Let's pretend I used ready made sauce from a jar.  (I didn't, but it's not a bad idea to streamline the recipe..)  Therefore, I won't give you the sauce recipe, this time...still working on the perfect marinara/bolognese sauce!  I promise, you will impress your guests as this dish comes out of the oven all cheesy and bubbly!

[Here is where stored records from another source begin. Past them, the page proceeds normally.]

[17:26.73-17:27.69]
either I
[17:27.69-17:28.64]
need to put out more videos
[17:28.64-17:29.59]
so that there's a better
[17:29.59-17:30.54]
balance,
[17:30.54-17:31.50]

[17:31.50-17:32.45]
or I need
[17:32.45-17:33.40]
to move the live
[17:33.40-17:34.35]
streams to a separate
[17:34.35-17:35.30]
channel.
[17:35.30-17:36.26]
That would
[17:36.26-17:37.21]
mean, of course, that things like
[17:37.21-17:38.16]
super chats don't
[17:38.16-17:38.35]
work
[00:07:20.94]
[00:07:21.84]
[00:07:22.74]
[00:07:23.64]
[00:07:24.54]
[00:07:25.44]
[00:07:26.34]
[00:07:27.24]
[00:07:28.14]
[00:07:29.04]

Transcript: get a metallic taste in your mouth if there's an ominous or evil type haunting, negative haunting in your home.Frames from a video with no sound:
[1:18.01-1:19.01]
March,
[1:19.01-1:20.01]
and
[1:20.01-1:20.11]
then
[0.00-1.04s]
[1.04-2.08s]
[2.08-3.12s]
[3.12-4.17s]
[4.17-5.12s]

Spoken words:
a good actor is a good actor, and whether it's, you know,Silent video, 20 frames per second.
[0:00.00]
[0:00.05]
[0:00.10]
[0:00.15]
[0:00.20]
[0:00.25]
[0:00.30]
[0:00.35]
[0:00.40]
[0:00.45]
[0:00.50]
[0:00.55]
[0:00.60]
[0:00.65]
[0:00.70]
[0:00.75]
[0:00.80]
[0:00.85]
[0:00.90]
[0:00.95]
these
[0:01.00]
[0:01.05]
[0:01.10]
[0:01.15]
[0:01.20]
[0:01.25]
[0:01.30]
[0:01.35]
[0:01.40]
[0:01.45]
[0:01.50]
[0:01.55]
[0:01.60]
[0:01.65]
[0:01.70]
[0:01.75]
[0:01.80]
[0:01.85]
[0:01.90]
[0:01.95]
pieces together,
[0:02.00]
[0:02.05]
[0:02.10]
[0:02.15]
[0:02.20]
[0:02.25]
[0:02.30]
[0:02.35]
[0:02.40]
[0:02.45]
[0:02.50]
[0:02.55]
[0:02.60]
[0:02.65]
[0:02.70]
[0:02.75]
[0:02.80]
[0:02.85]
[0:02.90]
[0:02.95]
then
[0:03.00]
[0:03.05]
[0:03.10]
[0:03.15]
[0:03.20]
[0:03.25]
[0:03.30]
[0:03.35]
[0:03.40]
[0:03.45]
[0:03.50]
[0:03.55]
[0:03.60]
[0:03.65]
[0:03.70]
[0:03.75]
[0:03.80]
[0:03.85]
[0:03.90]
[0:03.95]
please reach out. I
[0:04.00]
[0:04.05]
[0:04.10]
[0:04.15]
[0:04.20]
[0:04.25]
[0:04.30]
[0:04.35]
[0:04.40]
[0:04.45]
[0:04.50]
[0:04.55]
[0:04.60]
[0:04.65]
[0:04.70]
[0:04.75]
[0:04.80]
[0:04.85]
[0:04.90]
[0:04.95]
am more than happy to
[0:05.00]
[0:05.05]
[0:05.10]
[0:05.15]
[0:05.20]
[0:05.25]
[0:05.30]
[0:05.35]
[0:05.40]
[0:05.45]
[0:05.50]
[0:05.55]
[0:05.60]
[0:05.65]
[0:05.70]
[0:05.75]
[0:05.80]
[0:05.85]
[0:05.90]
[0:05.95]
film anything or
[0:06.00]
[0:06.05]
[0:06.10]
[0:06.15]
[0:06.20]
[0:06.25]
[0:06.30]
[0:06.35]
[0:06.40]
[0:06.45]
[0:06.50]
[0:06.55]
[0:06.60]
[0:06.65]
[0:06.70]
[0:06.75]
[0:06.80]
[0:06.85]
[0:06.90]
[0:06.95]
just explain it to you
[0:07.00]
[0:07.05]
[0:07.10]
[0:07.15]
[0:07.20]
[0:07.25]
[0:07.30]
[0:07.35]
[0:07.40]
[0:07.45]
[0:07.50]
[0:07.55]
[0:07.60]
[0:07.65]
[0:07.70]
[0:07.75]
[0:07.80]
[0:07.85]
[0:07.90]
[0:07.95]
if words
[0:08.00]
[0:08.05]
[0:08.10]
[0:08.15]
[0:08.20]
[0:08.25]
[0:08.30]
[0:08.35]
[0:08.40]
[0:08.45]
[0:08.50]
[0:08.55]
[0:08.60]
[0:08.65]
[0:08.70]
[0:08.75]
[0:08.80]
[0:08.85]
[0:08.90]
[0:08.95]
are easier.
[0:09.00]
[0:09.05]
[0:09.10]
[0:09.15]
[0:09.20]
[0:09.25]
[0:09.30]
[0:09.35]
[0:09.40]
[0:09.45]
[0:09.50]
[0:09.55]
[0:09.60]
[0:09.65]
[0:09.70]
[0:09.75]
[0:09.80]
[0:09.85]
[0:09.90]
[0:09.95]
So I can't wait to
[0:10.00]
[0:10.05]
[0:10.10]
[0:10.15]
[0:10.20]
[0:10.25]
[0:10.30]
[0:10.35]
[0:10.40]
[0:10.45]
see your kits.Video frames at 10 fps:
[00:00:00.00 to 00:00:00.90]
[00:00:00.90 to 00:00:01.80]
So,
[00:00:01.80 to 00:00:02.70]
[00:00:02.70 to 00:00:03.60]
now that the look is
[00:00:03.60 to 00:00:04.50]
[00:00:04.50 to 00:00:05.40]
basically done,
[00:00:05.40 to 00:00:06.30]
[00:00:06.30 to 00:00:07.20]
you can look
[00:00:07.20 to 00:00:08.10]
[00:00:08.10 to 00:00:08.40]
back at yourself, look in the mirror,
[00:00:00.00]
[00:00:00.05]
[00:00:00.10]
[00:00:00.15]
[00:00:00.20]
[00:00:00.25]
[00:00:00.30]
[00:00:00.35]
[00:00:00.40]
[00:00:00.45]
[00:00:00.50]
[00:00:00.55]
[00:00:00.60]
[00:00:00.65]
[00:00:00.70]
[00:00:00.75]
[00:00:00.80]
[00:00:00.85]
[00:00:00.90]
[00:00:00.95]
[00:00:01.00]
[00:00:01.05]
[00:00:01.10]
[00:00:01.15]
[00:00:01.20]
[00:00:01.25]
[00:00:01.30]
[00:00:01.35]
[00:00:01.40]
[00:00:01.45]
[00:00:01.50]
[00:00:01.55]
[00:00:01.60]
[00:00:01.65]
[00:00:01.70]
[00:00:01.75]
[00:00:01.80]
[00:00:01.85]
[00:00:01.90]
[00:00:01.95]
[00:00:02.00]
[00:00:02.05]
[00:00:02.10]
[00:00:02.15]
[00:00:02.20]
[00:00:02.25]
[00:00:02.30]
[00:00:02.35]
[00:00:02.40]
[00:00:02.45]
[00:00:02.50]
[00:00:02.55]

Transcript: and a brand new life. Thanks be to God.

about 3 cups of sauce (your choice) HINT: I used to saute Italian sausage and garlic to add to the store bought sauce

about 16 large pasta shells

For the filling:

2 Tbsp olive oil

1 handful chopped Italian parsley

1/4 cup chopped onion

1 cup thinly sliced mushrooms

1 1/2 cup cubed eggplant

2-3 basil leaves chopped

ricotta cheese (15 oz container)

1 egg

1/2 cup Parmesan cheese, grated

For the topping:

1 handful chopped parsley

1 cup grated mozzarella

Preheat the oven to 400 degrees.  Boil water for the pasta shells, salting it as it starts to boil.  Cook them according to directions, al dente.

In a skillet, heat the oil, add onion,  mushrooms and eggplant and cook until soft.  In a bowl put the ricotta, basil,  parsley and eggplant mixture.  Add the egg and Parmesan and mix well.

Stuffed and ready to bake

Drain and cool the shells and stuff with the mixture.  In a 9x11 baking dish spread about 1/2 cup of sauce on the bottom.   Place the shells in a baking dish and  pour the remaining  sauce over the top, then add the mozzarella cheese and additional parsley.  Bake for about 25 minutes, allow to cool slightly and serve.    This dish will freeze well before the cooking process so you can make days ahead and enjoy your guests!

Cheesy and Bubbly!!  Yum!


  1. One of my favorites, the shells are easier to stuff than the manicotti tubes and look more decoritive. Now I need to try the eggplant, maybe Tom won't notice. Sue

  2. Roast it first, then puree it. He'll never notice!